Blood pressure checks and bone density scans were free. The charge for blood tests was a small fraction of the fees outside a health fair setting. For $25 a person could get routine blood tests that would cost perhaps 10 times that amount in a hospital or medical clinic. If you multiply that $200 savings by 352 (the number of attendees) you get a savings that day of $70,400.
Let’s say about five health fairs are held a year in one county. That’s a $352,000 savings in one county alone. Multiply that by 92 counties and you’re talking over $32.4 million. Multiply $32.4 million by 50 states. $1.62 billion. A million here a million there. Real money.
What would happen if health fairs were held once a month in every county? What would happen if all insurance providers (including public insurance providers like Medicare) requested that non-emergency blood work and routine screening, such as blood pressure, bone scans, etc. be done at monthly health fairs?
Might this reduce health care costs? You bet it would.
— The News-Sun, Kendallville
On violence in Indianapolis:
Pain and passion rise in Byron Alston’s voice as he describes how another young black man lost his life to violence in Indianapolis.
It’s become such a common and frustrating story that it’s tempting to believe that such outrages are inevitable — that nothing will change — no matter how many resources are committed, no matter how much the community rallies to help.
But such cynicism, born of despair, cannot be accepted, given how high the stakes are in terms of lives both lost and ruined.
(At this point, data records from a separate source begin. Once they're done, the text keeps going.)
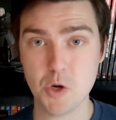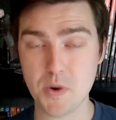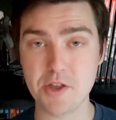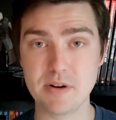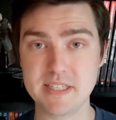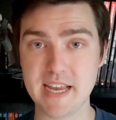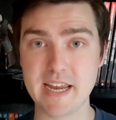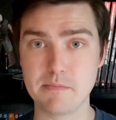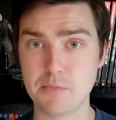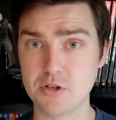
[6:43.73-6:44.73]
Whether it's
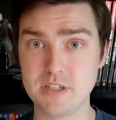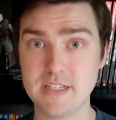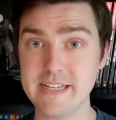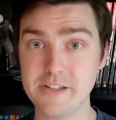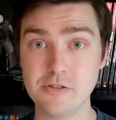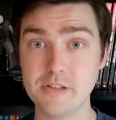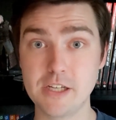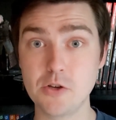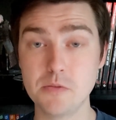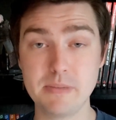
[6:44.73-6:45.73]
a particularly
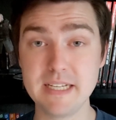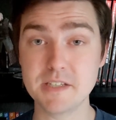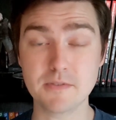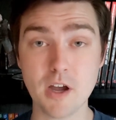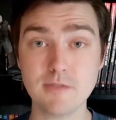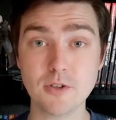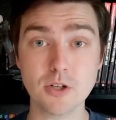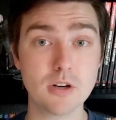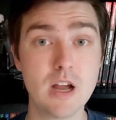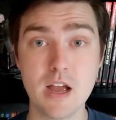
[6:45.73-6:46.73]
good piece of
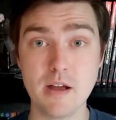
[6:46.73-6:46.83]
cover,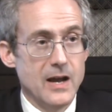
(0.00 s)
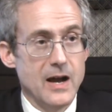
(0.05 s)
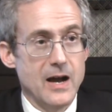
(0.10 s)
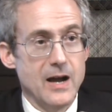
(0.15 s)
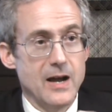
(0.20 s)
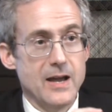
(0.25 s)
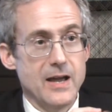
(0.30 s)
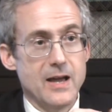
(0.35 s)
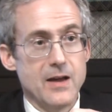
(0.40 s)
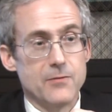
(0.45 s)

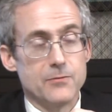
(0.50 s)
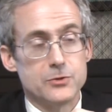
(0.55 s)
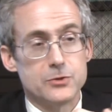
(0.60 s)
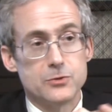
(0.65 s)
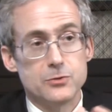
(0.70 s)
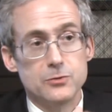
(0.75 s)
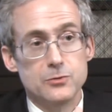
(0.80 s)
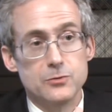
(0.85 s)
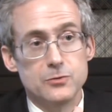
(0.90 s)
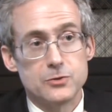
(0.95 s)
I have
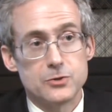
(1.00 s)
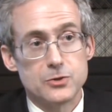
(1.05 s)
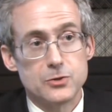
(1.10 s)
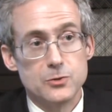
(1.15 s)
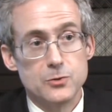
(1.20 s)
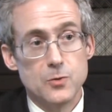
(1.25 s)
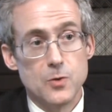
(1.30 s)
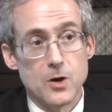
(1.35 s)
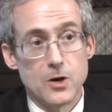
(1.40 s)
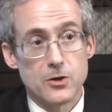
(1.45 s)
students
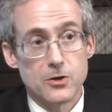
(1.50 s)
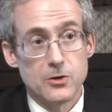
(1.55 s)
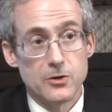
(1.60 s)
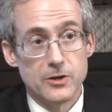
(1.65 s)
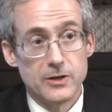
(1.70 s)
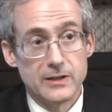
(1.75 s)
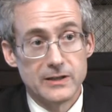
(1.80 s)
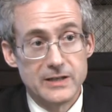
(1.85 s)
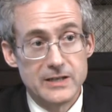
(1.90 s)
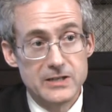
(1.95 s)
who are
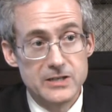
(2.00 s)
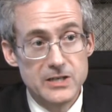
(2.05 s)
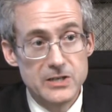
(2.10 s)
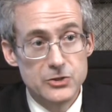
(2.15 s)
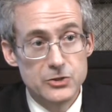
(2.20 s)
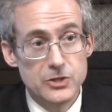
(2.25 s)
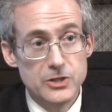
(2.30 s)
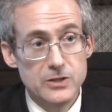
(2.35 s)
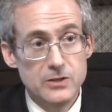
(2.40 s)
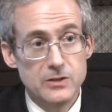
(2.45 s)
currently
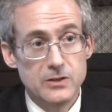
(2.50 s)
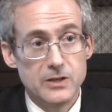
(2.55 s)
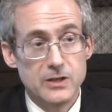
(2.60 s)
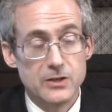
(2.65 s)
teaching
Today, members of the City of Peace Coalition, including Alston, who is the mentoring director with the city’s Ten Point Coalition, and other faith leaders in the black community, are pushing back against both the violence and the despair. They’re challenging the community, everyone who calls central Indiana home, to enter into a covenant to resist the societal forces that leave children vulnerable to violence, that tear families apart and that promote a disregard for the law and moral values.
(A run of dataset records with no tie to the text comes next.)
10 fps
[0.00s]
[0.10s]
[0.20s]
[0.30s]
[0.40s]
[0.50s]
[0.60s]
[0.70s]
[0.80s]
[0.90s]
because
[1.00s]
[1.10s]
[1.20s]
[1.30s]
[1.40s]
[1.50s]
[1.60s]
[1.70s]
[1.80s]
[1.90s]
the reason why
So the pastors and members of their congregations will be out on the streets at night, heading off violence in tough neighborhoods, checking up on young people and encouraging residents to help themselves by helping their neighborhoods.
Those may seem like tiny blows lodged against the giants of gang, drug and family violence. But changing a culture, and saving lives, may well have to come from the ground up to be effective.